One of the most unusual specimens in the museums collection is an authentic Ravens nest built primarily of barbed wire. When Leo Schugart, engineer for the Missouri Pacific Railroad, discovered the unusual object in a tree in Greeley County near the railroad right-of-way, he returned to investigate. The nest is comprised of hundreds of short pieces of barbed wire along with twigs and other unusual items picked up in the fields by crows. The crows lined the nest with grass to provide a cushion for their eggs. Schugart collected the nest in the 1960s, and it was placed on display in the original museum in 1971. This massive nest is a tribute to the ingenuity of these feathered creatures.
The Museum as a Learning Center
The Kansas Barbed Wire Museum is also the headquarters of The Antique Barbed Wire Society (ABWS). The ABWS offers certified appraisal services for barbed wire collections, information for new collectors and information for researchers. The ABWS publishes the official magazine of the hobby, The Barbed Wire Collector, and distributes the Barbed Wire Encyclopedia, the official barbed wire collectors' guide. Check out the ABWS website for more information.
The Larry Greer Research Center, located in the Antique Barbed Wire Society annex, is the most extensive patent and research library for barbed wire and related fencing items. The Center houses a comprehensive collection of fencing-related United States Patents, patent indices, and other reference materials. The Center is named after Larry Greer, a barbed wire collector who has dedicated over 30 years to conducting exhaustive research on inventions of fencing-related items and tools. Greer has published hundreds of articles in various magazines and club newsletters. Collections also include materials and histories of the numerous barbed wire collectors' clubs that have existed across the United States over the past 50 years. The Center may be accessed during regular museum hours or by special arrangement.
The Donald Taylor Memorial Library, housed within the Larry Greer Research Center, is an extension of the research collections with books and publications related to the history of barbed wire and barbed wire collecting. The Collection is named after Donald Taylor who was instrumental in the construction of the new museum facility in 1991. In addition to his library collections, a portion of Taylor's personal wire collection has been developed into a traveling exhibition available to museums, libraries, and schools. Library materials are available for in-house research.
The Harold and Lanell Hagemeier Conference Room, located in the Antique Barbed Wire Society annex is available for museum and Society programming and community functions. The fully accessible facility can seat up to 60 people depending upon table and seating configuration. The room is equipped with a kitchenette and restroom. WiFi, cable tv, and telephone service is also available. Groups interested in renting the facility may contact the museum office.

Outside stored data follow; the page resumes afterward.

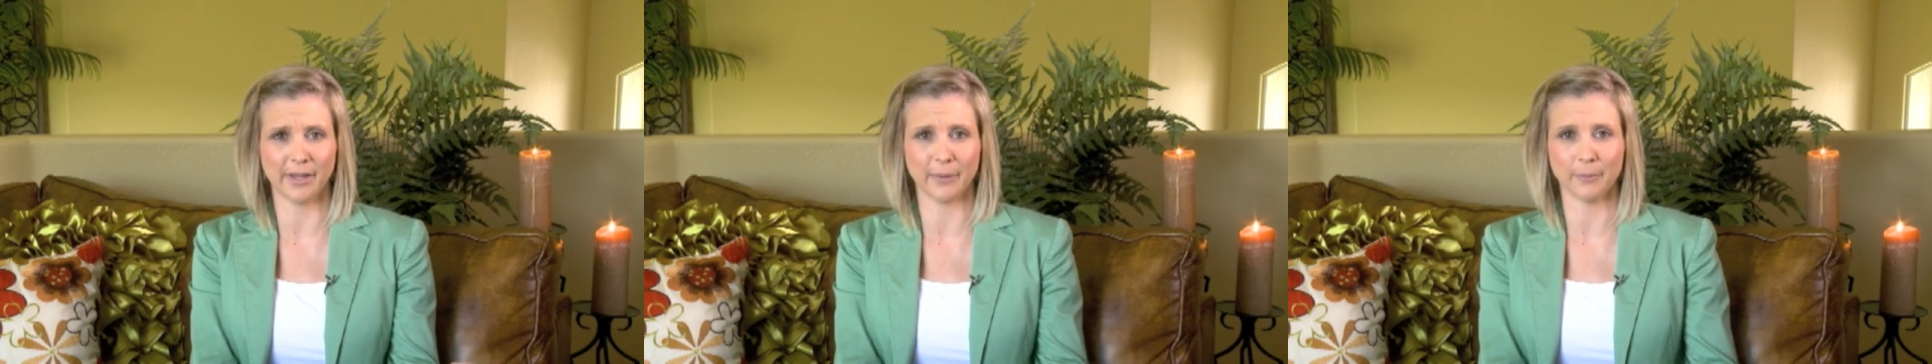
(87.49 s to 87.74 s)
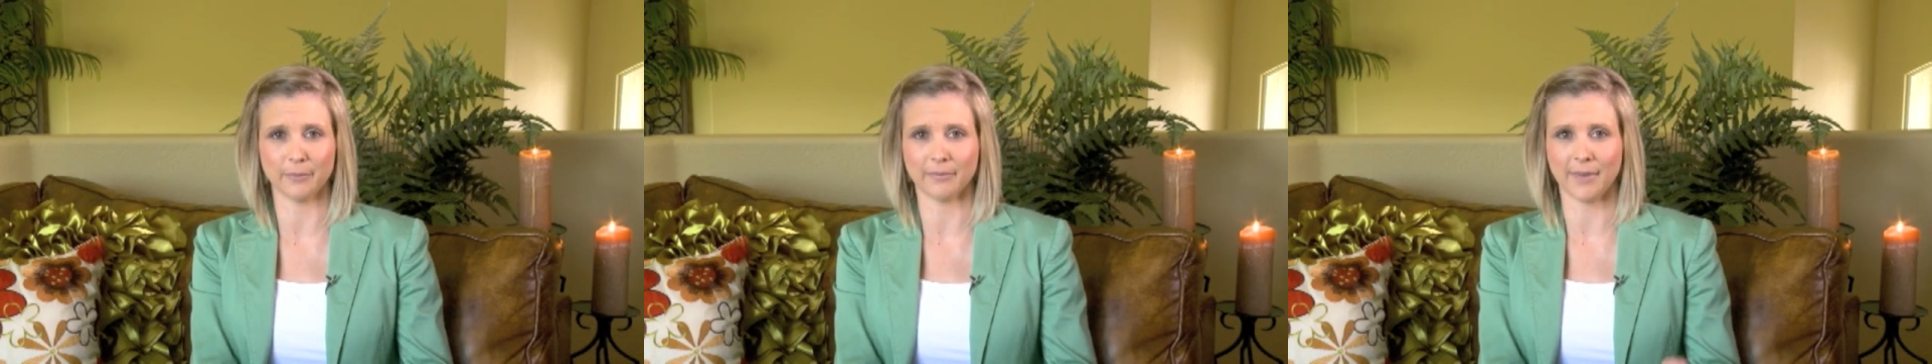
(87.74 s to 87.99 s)

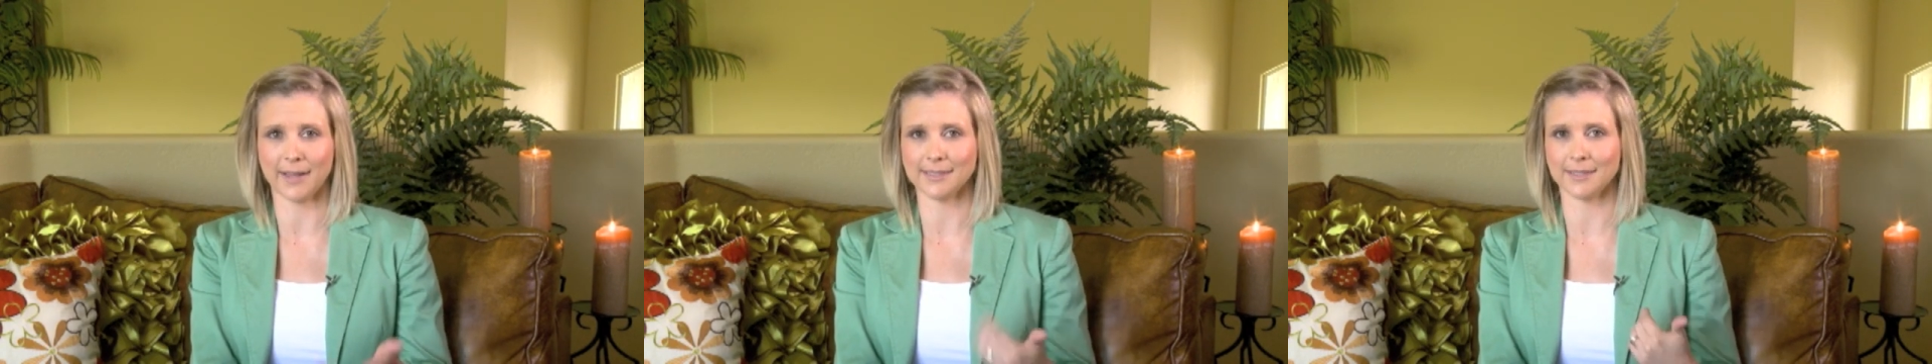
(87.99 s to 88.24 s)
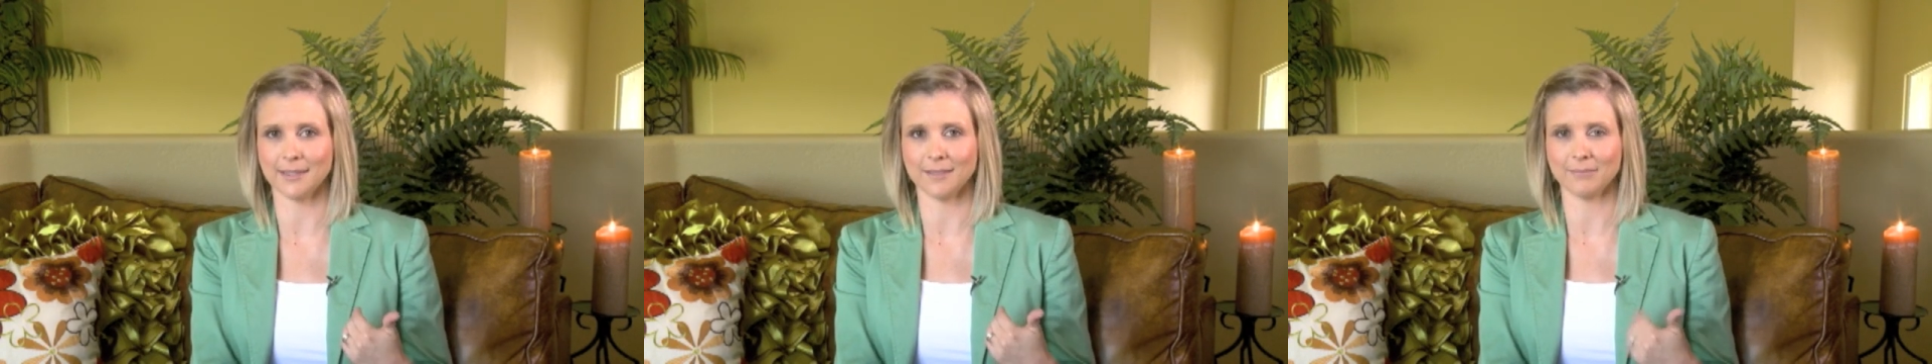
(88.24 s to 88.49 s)
And I
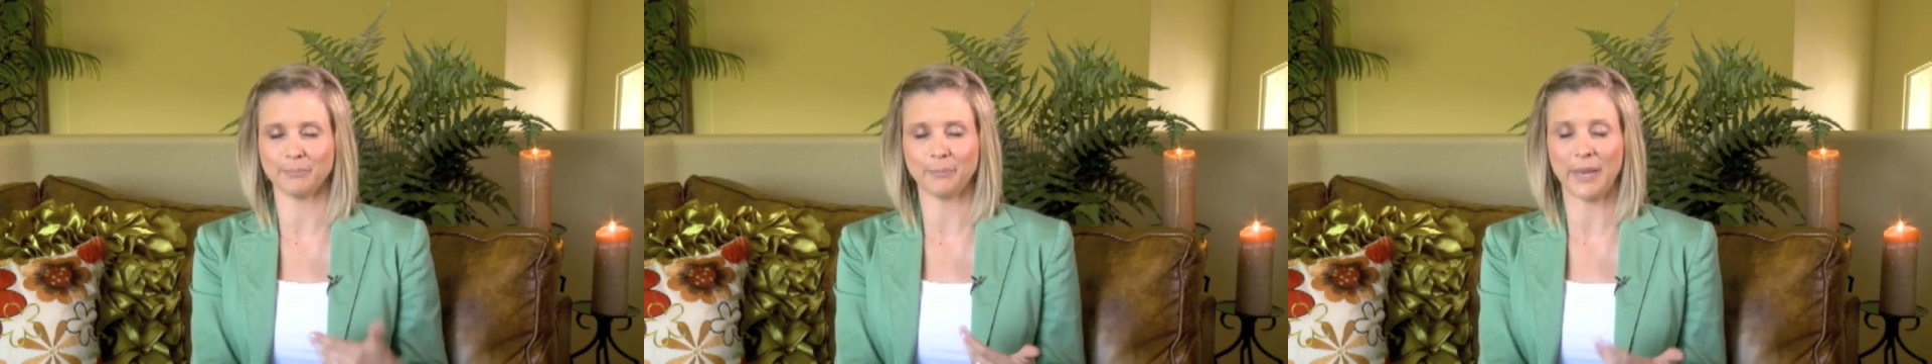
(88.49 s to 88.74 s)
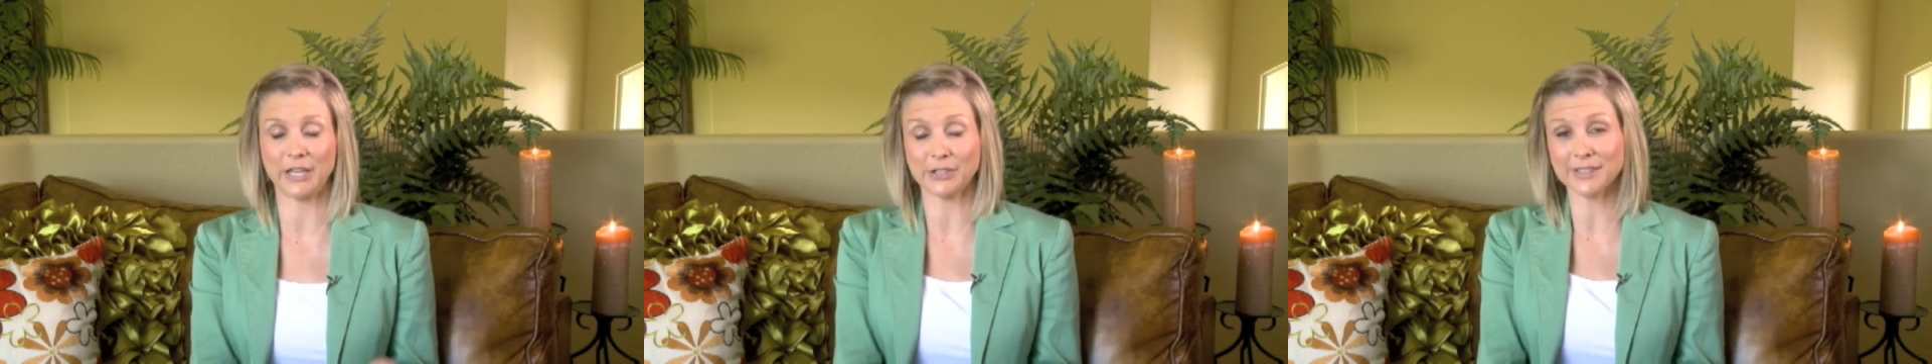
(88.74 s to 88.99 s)
said,
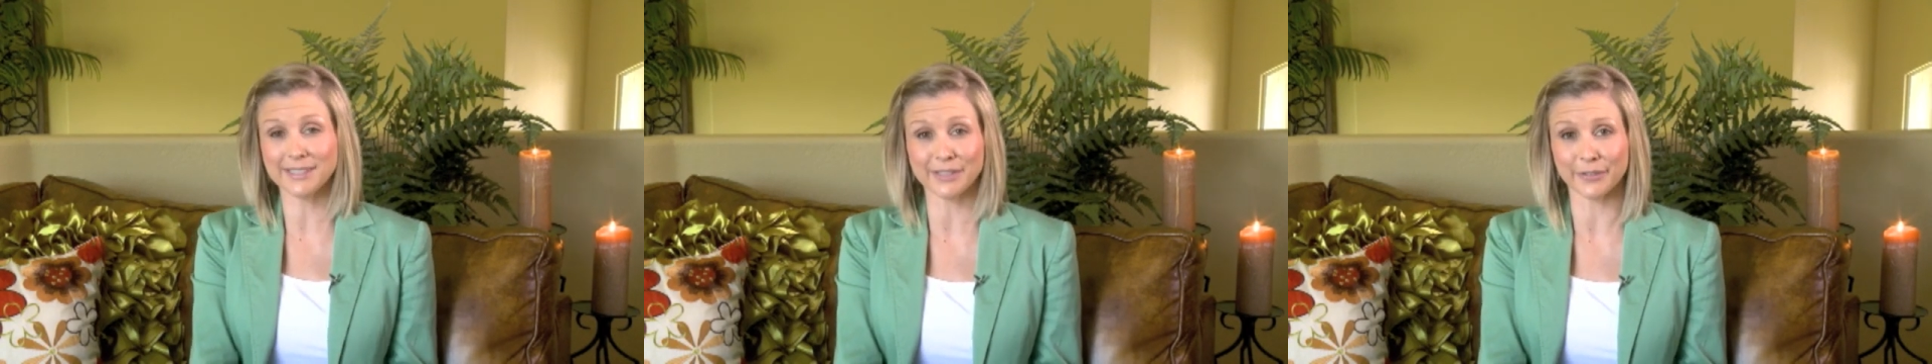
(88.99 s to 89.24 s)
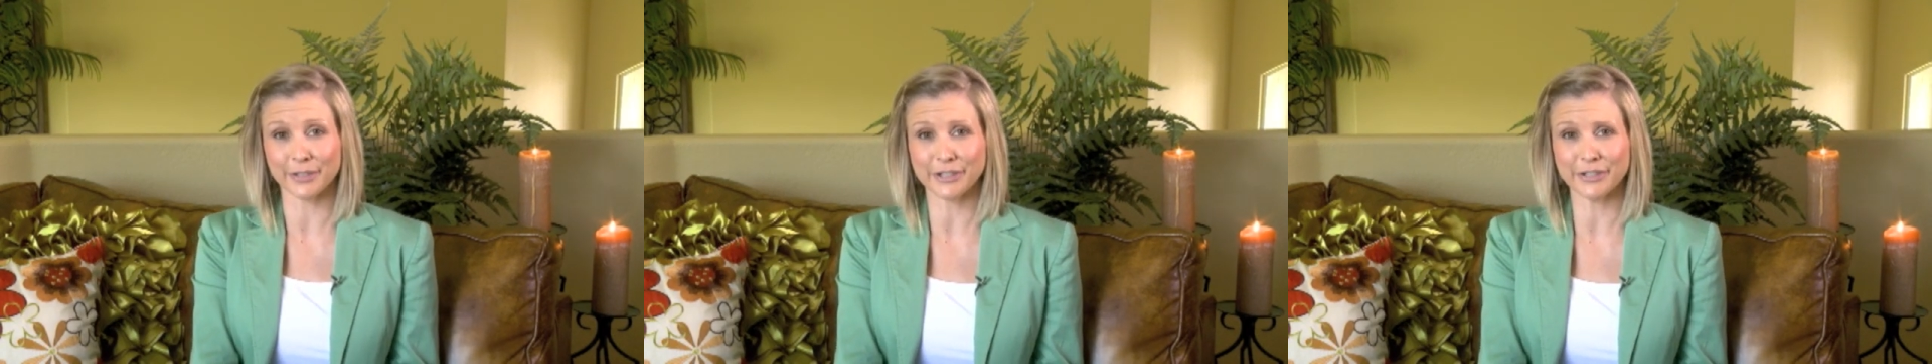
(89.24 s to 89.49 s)
Patience is a
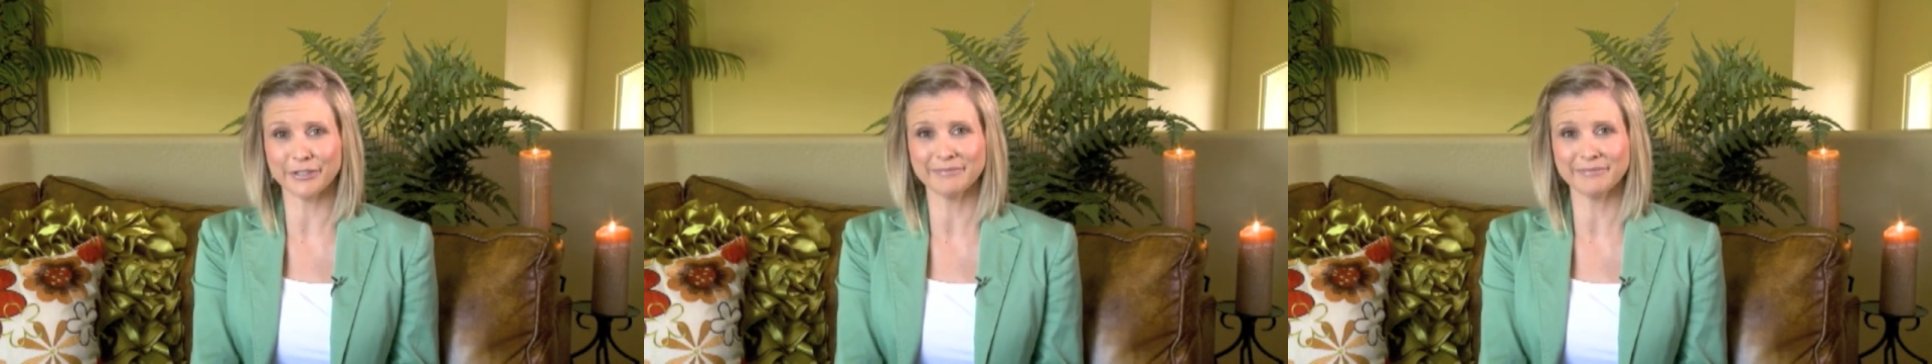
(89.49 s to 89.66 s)
virtue,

Become a Part of the Museum
Memberships are available to the Kansas Barbed Wire Museum and the Kansas Barbed Wire Collectors' Association for persons interested in collecting or preserving the history of barbed wire. At present, the museum depends upon donations to meet operating expenses. Click on the link, or contact the museum for further information.
The museum also offers volunteer opportunities to work as docents, work in exhibit construction, and to help with special programs and events. Students may have opportunities for internships to gain hands-on experience in collections management or work on historical research projects in western history.